El dolor arrolló a Mabel con tal fuerza que sus sollozos fueron mudos, sin sonido ni palabras. Era una angustia escalofriante, devastadora. Ella supo que sobreviviría porque ya lo había logrado otra vez. Lloró hasta quedarse sin lágrimas, y entonces se secó la cara con la mano y fue a sentarse en la silla, temiendo que Jack saliera por la puerta y la dejara sola.
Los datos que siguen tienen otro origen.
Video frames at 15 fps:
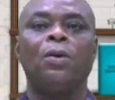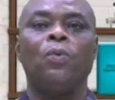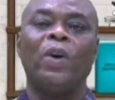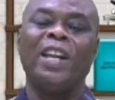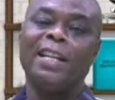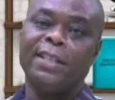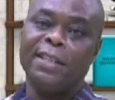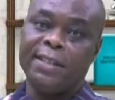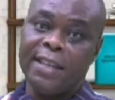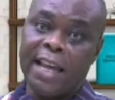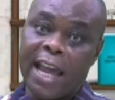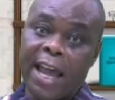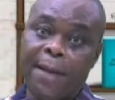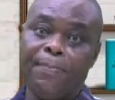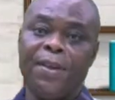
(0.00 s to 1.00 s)
When it is
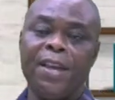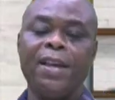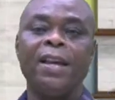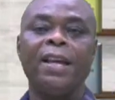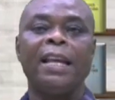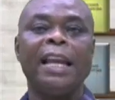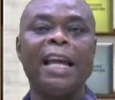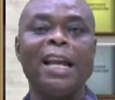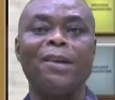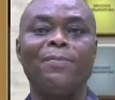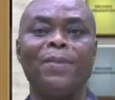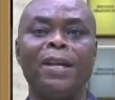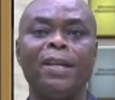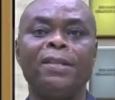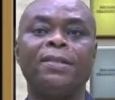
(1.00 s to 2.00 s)
AB, then it
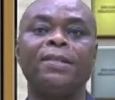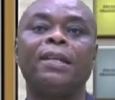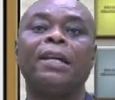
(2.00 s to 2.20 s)
means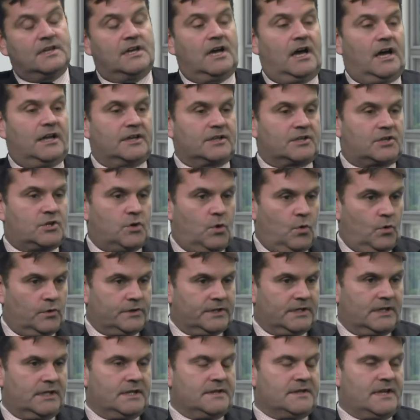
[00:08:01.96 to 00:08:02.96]
And
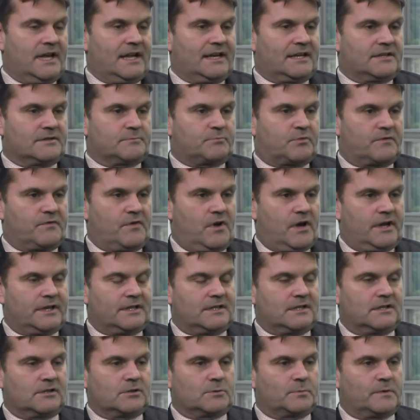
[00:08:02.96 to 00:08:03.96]
accordingly, that has
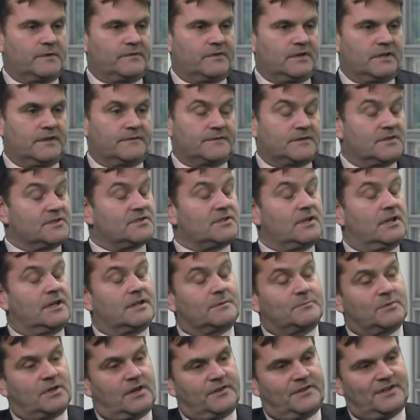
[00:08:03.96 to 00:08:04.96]
provided a little bit of a lift to
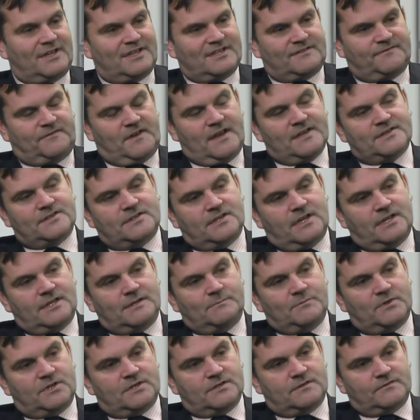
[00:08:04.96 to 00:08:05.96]
sterling. But I think it's
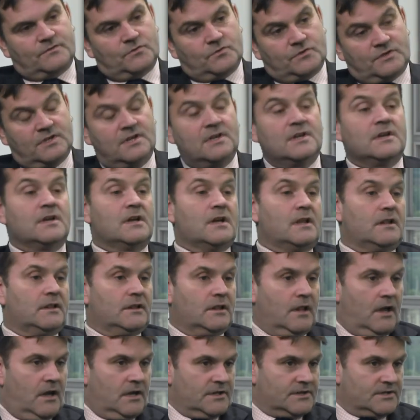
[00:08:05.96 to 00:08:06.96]
fascinating because, of course,
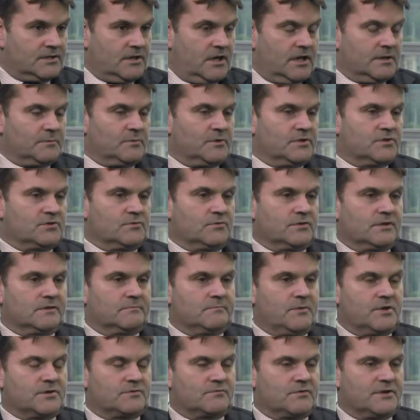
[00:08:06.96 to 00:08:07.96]
last night we saw the
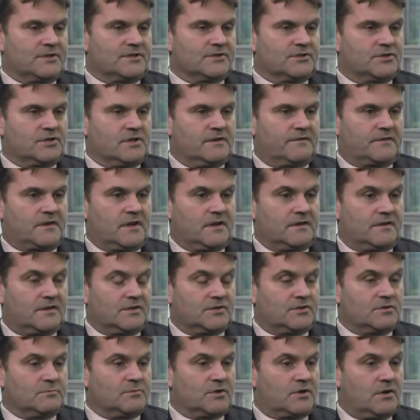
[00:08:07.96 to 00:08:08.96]
most recent GFK
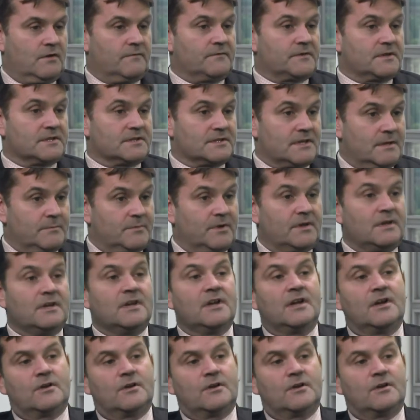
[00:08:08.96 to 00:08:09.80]
consumer confidence number,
Pero entonces él se arrodilló a sus pies, apoyó la cabeza en su regazo, y así permanecieron, compartiendo el dolor de una pareja de ancianos que han perdido a su única hija.
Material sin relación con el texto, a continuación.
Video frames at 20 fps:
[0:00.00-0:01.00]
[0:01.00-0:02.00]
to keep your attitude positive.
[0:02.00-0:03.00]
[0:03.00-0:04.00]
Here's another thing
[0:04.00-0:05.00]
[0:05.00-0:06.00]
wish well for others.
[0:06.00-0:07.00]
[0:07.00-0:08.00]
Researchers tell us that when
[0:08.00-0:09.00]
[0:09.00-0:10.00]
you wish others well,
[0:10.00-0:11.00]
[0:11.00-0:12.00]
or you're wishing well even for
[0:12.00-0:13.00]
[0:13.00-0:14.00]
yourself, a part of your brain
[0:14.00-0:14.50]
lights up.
Quizá fuera el viento, o su propia y tremenda pena, pero Mabel habría jurado que oía la voz de Garrett. A ratos era un grito, procedente del río. A ratos un llanto profundo y lastimero que parecía salir de las propias montañas.

Ella y Jack se quedaron con el bebé esa noche, esperando que Garrett regresara a la cabaña. Mabel dormitó al lado de la cuna, donde el niño dormía tranquilo, pero su sueño fue ligero y se despertó una y otra vez.

—¿Has oído eso? —preguntó.

Jack se hallaba de pie junto al fuego, con el semblante abatido.

—¿Qué ha sido eso? —insistió ella.

—Lobos, supongo.

Pero ella sabía que no era así. Sabía que era Garrett, a caballo, buscándola, gritando su nombre en una noche sin estrellas. Faina. Faina. Faina.

Epílogo

—¿Hola? ¿Hay alguien en casa? —Jack llamó con los nudillos a la puerta de la cabaña y luego la abrió despacio—. ¿Hola?

Entró ayudándose con el bastón. Se quedó un momento en el umbral y escuchó el silencio. Ese día de otoño había ido en busca de Garrett, pero en su lugar se encontró con una avalancha de recuerdos. En un estante, cerca del horno de leña, estaba la muñeca de porcelana de Faina, con el pelo rubio peinado en dos trenzas y el vestido, azul y rojo, tan reluciente como el día en que Jack la había dejado en el bosque y dicho en voz alta: «Esto es para ti. Ignoro si estás ahí ni si puedes oírme, pero queremos que lo tengas».